Het beschermd stadsgezicht Nieuwpoort is opgenomen met de dubbelbestemming Waarde - Cultuurhistorie - 2, afgestemd op het bestemmingsplan Liesveld Dorpskernen. Voor het bouwen zijn beperkende regels opgenomen, waar met een omgevingsvergunning vanaf mag worden geweken. Alvorens een omgevingsvergunning kan worden verleend dient advies te worden ingewonnen bij een monumentendeskundige.

Waterstaat

In het vigerende bestemmingsplan was voor de waterkering langs de Lek de dubbelbestemming Primaire Waterkering opgenomen.

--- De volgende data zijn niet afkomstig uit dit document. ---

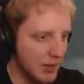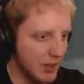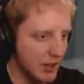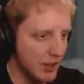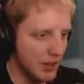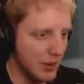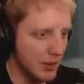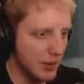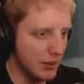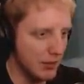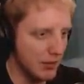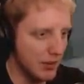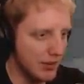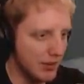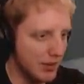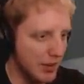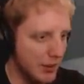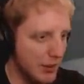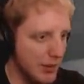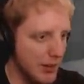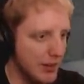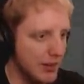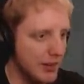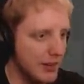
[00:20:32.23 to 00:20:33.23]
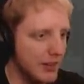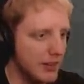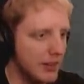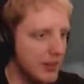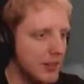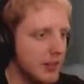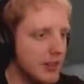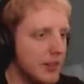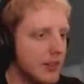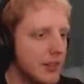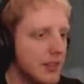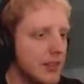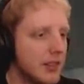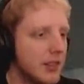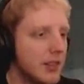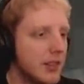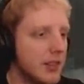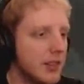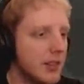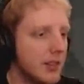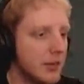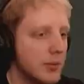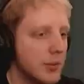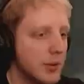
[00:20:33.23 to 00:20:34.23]
I was going to do it the risky way.
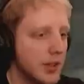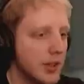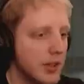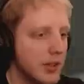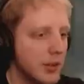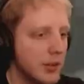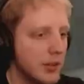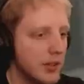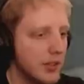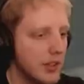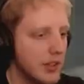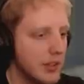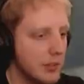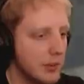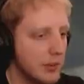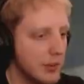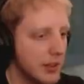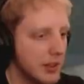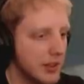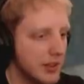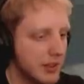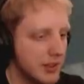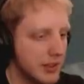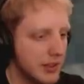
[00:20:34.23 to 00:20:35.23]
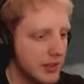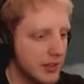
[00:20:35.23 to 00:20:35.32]
We're going to do it the safe way.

Deze regelgeving is opgenomen in de nieuwe dubbelbestemming Waterstaat-Waterkering. Daarnaast geldt voor het plangebied de regelgeving vanuit de Beleidslijn Grote Rivieren. In de stroomvoerend rivierbed van de Lek mag niet gebouwd worden, zonder toestemming van de waterbeheerder. Deze regelgeving is opgenomen in de dubbelbestemming Waterstaat-Stroomvoerend rivierbed.

6.3.7 Gebiedsaanduidingen

In het bestemmingsplan zijn de volgende gebiedsaanduidingen opgenomen:

  • geluidszone-industrie: binnen deze geluidszone mogen geen nieuwe woningen en andere geluidsgevoelige objecten worden gebouwd;
  • gezoneerd industrieterrein: deze zone is opgenomen voor het bedrijventerrein 'Gelkenes', in afwijking van de rest van het plangebied zijn hier wel Wgh-inrichtingen (bedrijven die in belangrijke mate geluidshinder kunnen veroorzaken) toegestaan;
  • milieuzone-eendenkooi: ter bescherming van de rust binnen de eendenkooi;
  • milieuzone-stiltegebied: ter bescherming van het stiltegebied door het uitsluiten van geluidsbelastende nevenfuncties (dierenpension en hondenfokkerij);
  • milieuzone-waterwingebied: ter bescherming van het grondwater;
  • vrijwaringszone-molenbiotoop: ter bescherming van de vrije windvang van de molen.